The difference between the «πεπατημένη» & «μονοπάτι» is that the former is a well-known pathway, usually to locals, and it's the shortest path distance, while the latter is a fresh path, perhaps newly discovered or just "constructed" by animals (trodden by a flock of sheep, a donkey/horse etc.).

I think the etymology of «μονοπάτι» is easily deciphered: Classical Greek adj. *«μόνος/μοῦνος, -ίᾱ, -ον mónŏs* or *moûnŏs* (masc.), *mŏníā* (fem.), *mónŏn* (neut.) --> _alone_ < *μόνϝος *mónwŏs (PIE *mon-uo̯- _alone_ cf Arm. մանր (manr), _small, thin_) + *«πατέω/πατῶ»* (see my previous post).

For the ancient Greeks, «μονοπάτι» was *«ἀτραπός» ătrăpós* (fem.) and described the _straight shortcut_ < privative prefix *«ἀ-» ă-* (PIE *n̥-) + Classical v. *«τρέπω» trépō* --> _to turn, revolve, put to flight, turn oneself, change, take flight_ (PIE *trep- _to turn_ cf Skt. त्रपते (trapate), _to become perplexed, timid_, Hitt. terepp- _to plough_). 
«Ἀτραπός» is lit. the _straight, unperplexed path_.
Interestingly enough, in MoGr *«ατραπός»* [atraˈpos] (fem.) is the difficult pathway, full of mud, stones or boulders (and metaphorically an avoided way of life).

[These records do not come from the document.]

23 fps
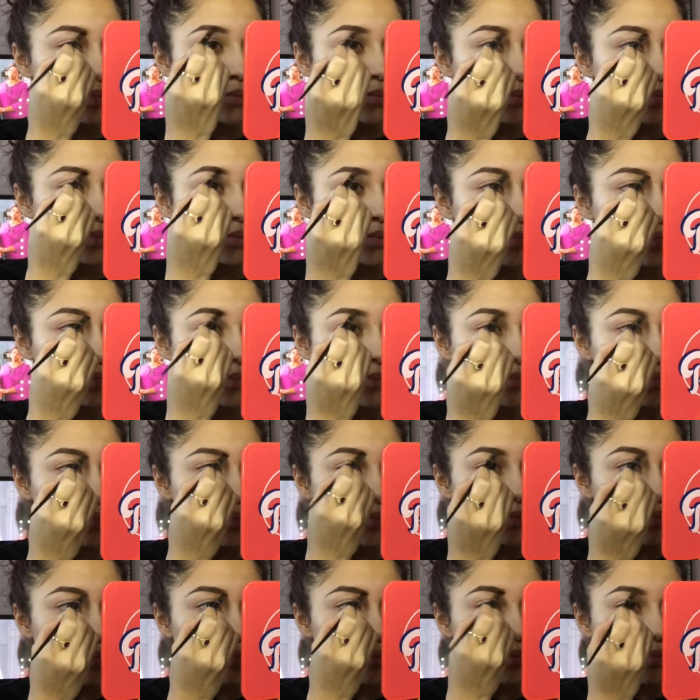and then I just start
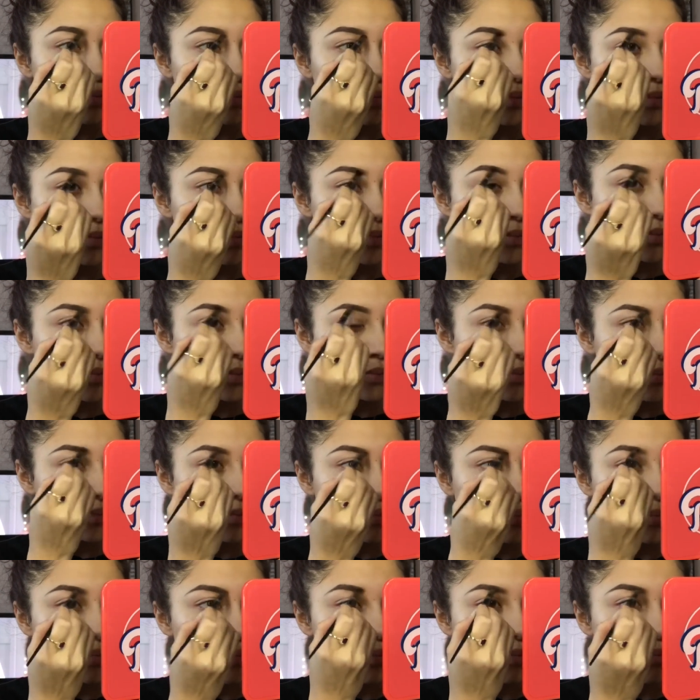making sure that
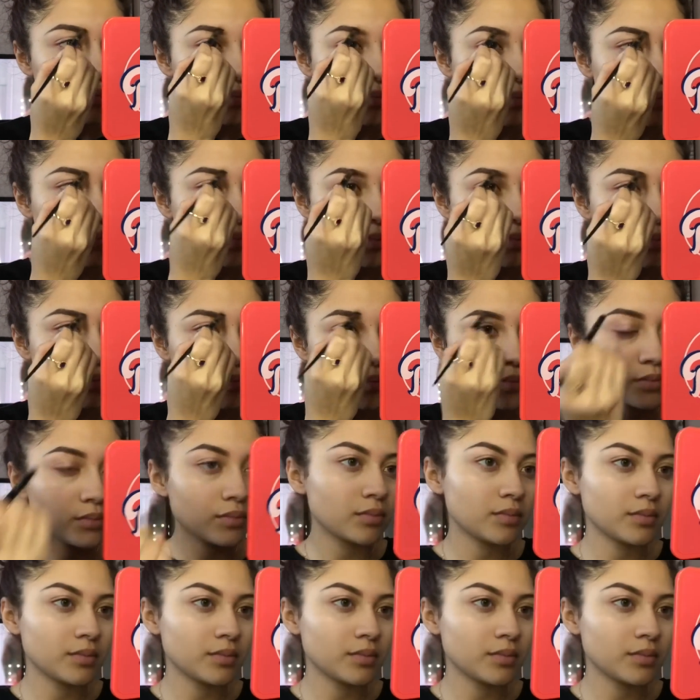everything is covered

The expression we use for the action of "shortcut" is a periphrasis:
*«Κόβω δρόμο»* [ˈkovo ˈðromo] --> _to cut (a/the) road_.

The v. is the MoGr *«κόβω»* [ˈkovo] --> _to cut, sever_ < Classical v. *«κόπτω» kóptō* --> _to strike, smite, hew, hammer, disable, tire out_ (PIE *kop- _to strike_ cf Proto-Slavic *kopati, _to dig_).
*«Δρόμος»* [ˈðromos] (masc.) is _road, track, course_ < Classical masc. noun *«δρόμος» drómŏs* --> _run, race, course_ (PIE *drem- _to run_ cf Skt. द्रमति (dramati), _to wander, run about_, used in Eng. too e.g. in the word palin_drome_).


----------



## ThomasK

@Sardokan1.0 : interesting contributions:
- I love the ant path; interestingly no big animals this time but the tiny ones
- the link with mud is a little strange to me: if one uses a path more often, I'd think it gets harder, more "paved"

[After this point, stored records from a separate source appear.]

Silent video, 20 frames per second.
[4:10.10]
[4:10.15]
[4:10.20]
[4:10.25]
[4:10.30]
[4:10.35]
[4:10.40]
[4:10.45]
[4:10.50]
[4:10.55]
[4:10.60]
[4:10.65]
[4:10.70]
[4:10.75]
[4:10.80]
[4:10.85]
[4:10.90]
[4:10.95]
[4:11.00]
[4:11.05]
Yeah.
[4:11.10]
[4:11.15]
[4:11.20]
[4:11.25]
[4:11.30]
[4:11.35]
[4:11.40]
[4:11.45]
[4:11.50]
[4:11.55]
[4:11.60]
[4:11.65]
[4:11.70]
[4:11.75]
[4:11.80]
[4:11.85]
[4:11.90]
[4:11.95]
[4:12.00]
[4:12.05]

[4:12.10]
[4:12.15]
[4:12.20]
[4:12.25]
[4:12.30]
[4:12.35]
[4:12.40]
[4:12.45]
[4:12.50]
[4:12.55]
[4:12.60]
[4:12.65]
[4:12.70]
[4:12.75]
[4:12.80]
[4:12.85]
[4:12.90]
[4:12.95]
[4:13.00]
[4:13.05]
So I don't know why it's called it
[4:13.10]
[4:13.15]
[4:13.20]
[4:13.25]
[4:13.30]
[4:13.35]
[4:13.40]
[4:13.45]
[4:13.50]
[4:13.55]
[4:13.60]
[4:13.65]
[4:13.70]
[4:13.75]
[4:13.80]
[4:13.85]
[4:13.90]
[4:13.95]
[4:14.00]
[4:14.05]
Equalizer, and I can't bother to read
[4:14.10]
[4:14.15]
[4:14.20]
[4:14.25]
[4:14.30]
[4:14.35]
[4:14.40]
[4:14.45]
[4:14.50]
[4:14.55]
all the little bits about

However (@apmoy70), I notice the same thing happens in Greek apparently: the newer shortcut and the old one. I had been thinking of the main road and the side road, short-cut... The difficulty aspect is new to me too. When we refer to a short-cut, then it is an efficient one, not a muddy, difficult, dangerous one - or at least, we don't associate any of those with it... It is simply shorter than the main road, or something. I suppose the concept of a shortcut implies different associations... BTW: no ortho-path? ;-)


----------



## Sardokan1.0

ThomasK said:


> @Sardokan1.0 : interesting contributions:
> - I love the ant path; interestingly no big animals this time but the tiny ones
> - the link with mud is a little strange to me: if one uses a path more often, I'd think it gets harder, more "paved"

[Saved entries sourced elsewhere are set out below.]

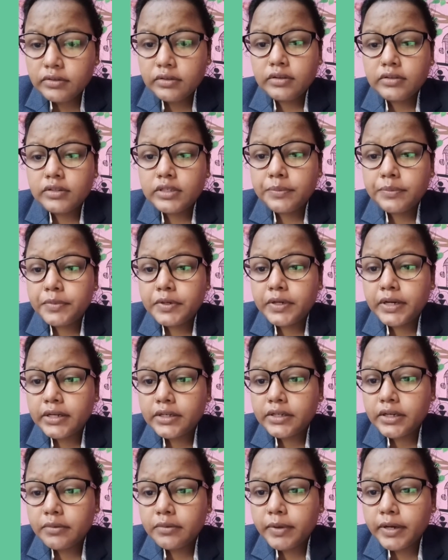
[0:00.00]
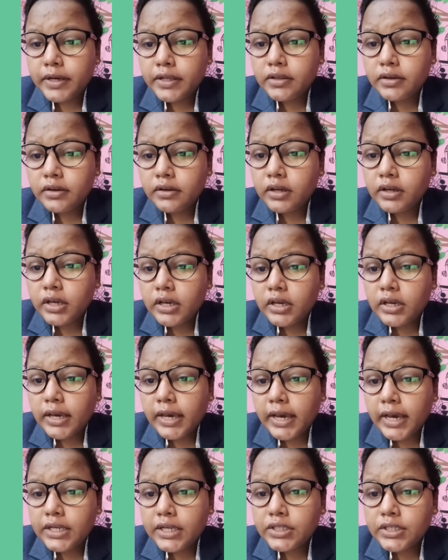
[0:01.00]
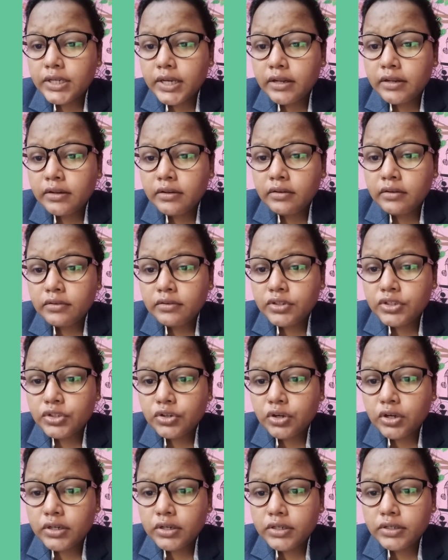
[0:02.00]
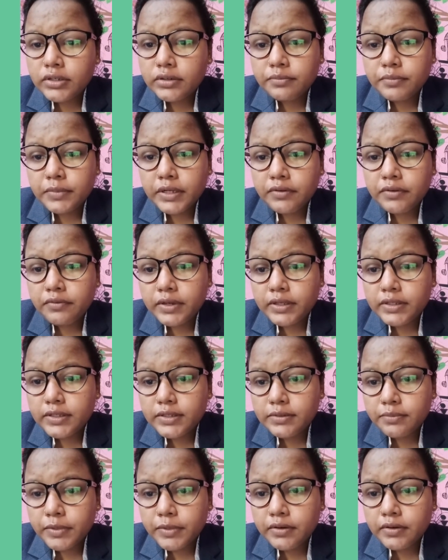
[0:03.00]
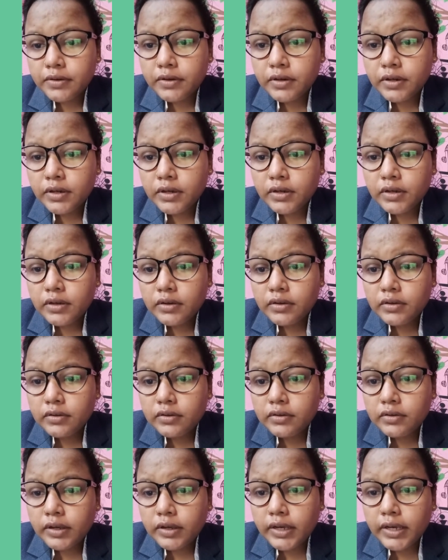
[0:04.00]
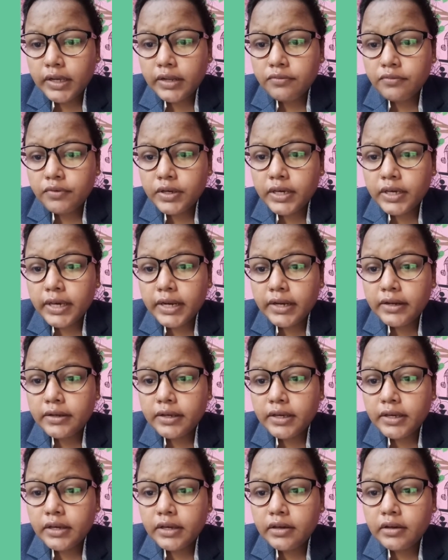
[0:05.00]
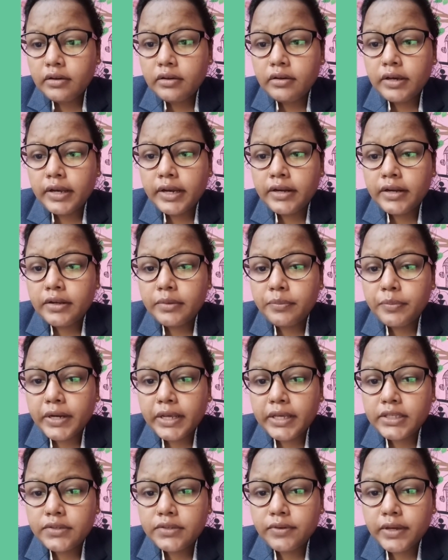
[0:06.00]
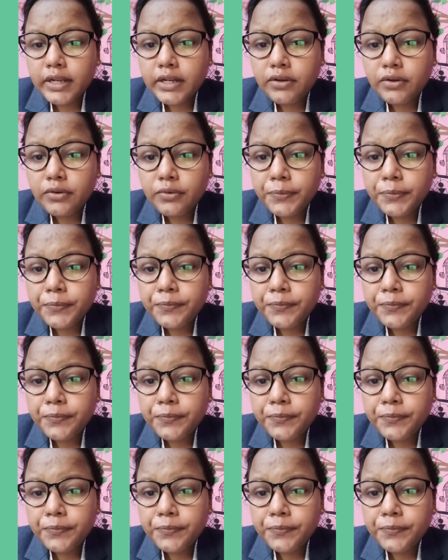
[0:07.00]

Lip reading: subtracted by the cash and short term investment, and we get enterprise value.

It depends, a path habitually used by animals tends to become very muddy because of the hoofs that continuously move and mix the ground.

The last two expressions are also used to describe some situations, for example when a person goes too often to a specific place it's said that "b'est fattende su caminu a ludu/ludru" (literally "it's making there the path to mud") or also "b'est fattende su caminu de sa fromìja". These two expressions can be compared to a synonymous of "he's leaving the trail behind him"


----------



## ThomasK

I see... But then these paths are also shortcuts, aren't they?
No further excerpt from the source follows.